::: Input records

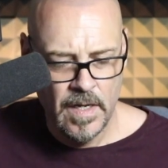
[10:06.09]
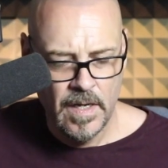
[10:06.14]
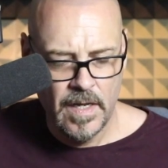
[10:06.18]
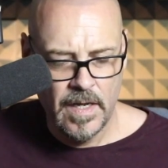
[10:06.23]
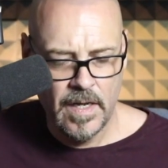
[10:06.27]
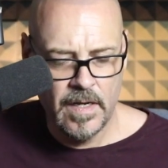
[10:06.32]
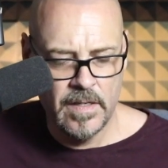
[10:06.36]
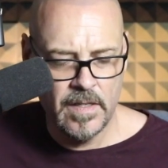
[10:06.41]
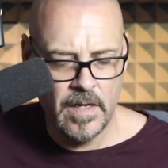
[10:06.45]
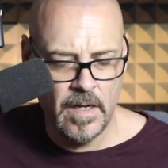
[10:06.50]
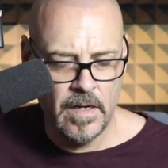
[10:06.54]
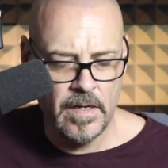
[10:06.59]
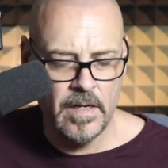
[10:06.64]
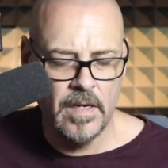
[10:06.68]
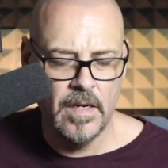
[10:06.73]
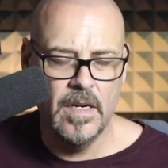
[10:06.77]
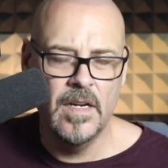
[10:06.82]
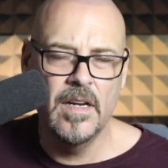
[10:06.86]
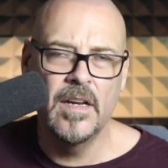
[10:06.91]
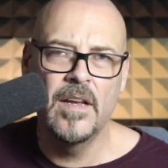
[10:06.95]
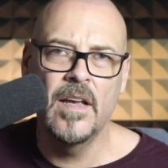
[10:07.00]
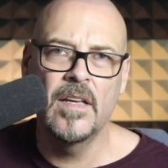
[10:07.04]
And
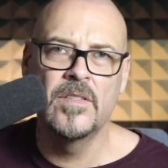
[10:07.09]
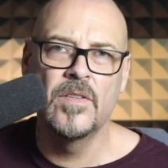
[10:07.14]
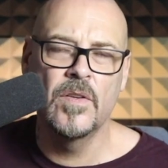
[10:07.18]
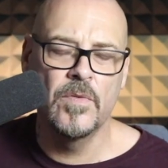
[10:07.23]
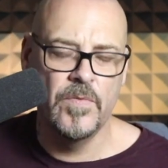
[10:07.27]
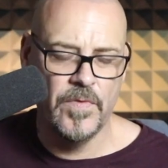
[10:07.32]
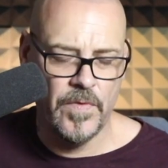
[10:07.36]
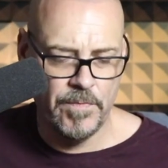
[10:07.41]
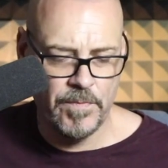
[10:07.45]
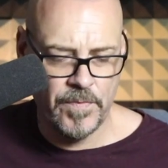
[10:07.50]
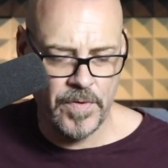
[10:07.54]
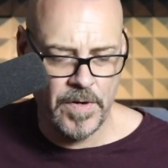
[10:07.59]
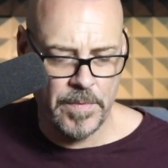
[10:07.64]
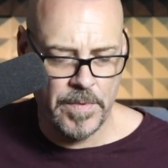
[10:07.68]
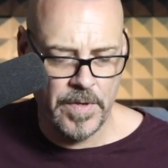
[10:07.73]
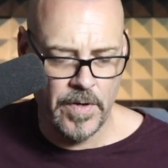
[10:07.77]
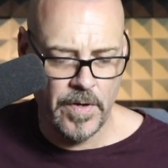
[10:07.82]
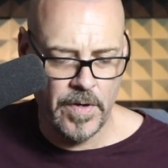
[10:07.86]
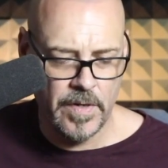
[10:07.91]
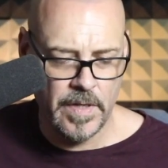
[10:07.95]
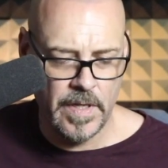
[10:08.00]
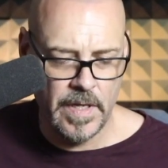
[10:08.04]
as you've probably
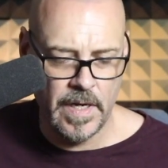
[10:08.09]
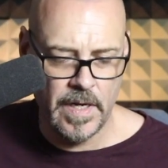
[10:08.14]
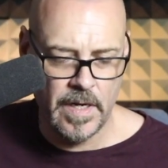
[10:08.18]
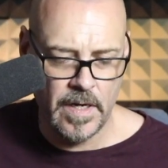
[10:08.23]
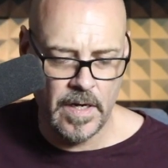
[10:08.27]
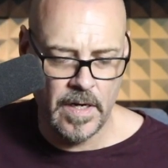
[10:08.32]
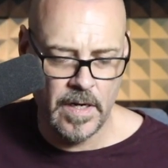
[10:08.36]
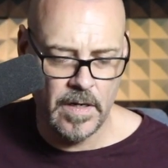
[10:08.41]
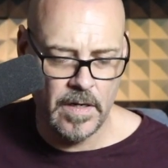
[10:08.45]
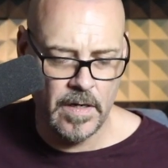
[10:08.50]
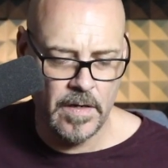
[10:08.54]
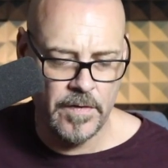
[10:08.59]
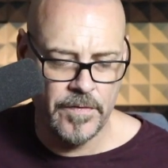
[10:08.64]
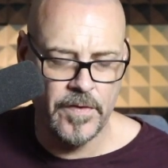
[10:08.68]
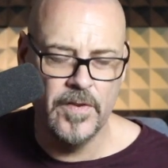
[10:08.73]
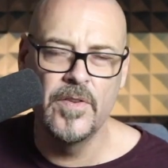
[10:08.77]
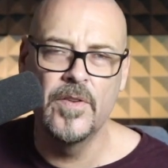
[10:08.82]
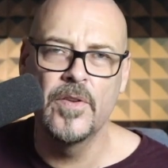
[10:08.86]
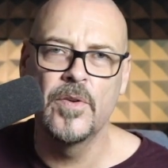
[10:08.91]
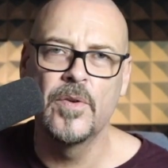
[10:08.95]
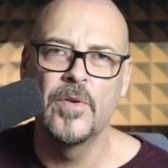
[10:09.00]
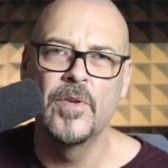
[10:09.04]
heard there, I often
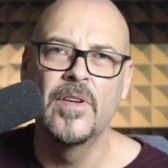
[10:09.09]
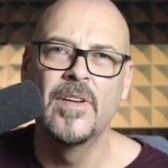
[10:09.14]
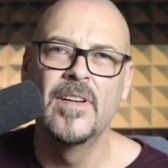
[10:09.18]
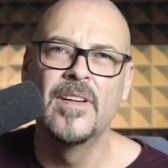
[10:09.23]
do.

::::::

Repeat the entries above exactly as written, but not their pictures.

» **Output**
[10:06.09]
[10:06.14]
[10:06.18]
[10:06.23]
[10:06.27]
[10:06.32]
[10:06.36]
[10:06.41]
[10:06.45]
[10:06.50]
[10:06.54]
[10:06.59]
[10:06.64]
[10:06.68]
[10:06.73]
[10:06.77]
[10:06.82]
[10:06.86]
[10:06.91]
[10:06.95]
[10:07.00]
[10:07.04]
And
[10:07.09]
[10:07.14]
[10:07.18]
[10:07.23]
[10:07.27]
[10:07.32]
[10:07.36]
[10:07.41]
[10:07.45]
[10:07.50]
[10:07.54]
[10:07.59]
[10:07.64]
[10:07.68]
[10:07.73]
[10:07.77]
[10:07.82]
[10:07.86]
[10:07.91]
[10:07.95]
[10:08.00]
[10:08.04]
as you've probably
[10:08.09]
[10:08.14]
[10:08.18]
[10:08.23]
[10:08.27]
[10:08.32]
[10:08.36]
[10:08.41]
[10:08.45]
[10:08.50]
[10:08.54]
[10:08.59]
[10:08.64]
[10:08.68]
[10:08.73]
[10:08.77]
[10:08.82]
[10:08.86]
[10:08.91]
[10:08.95]
[10:09.00]
[10:09.04]
heard there, I often
[10:09.09]
[10:09.14]
[10:09.18]
[10:09.23]
do.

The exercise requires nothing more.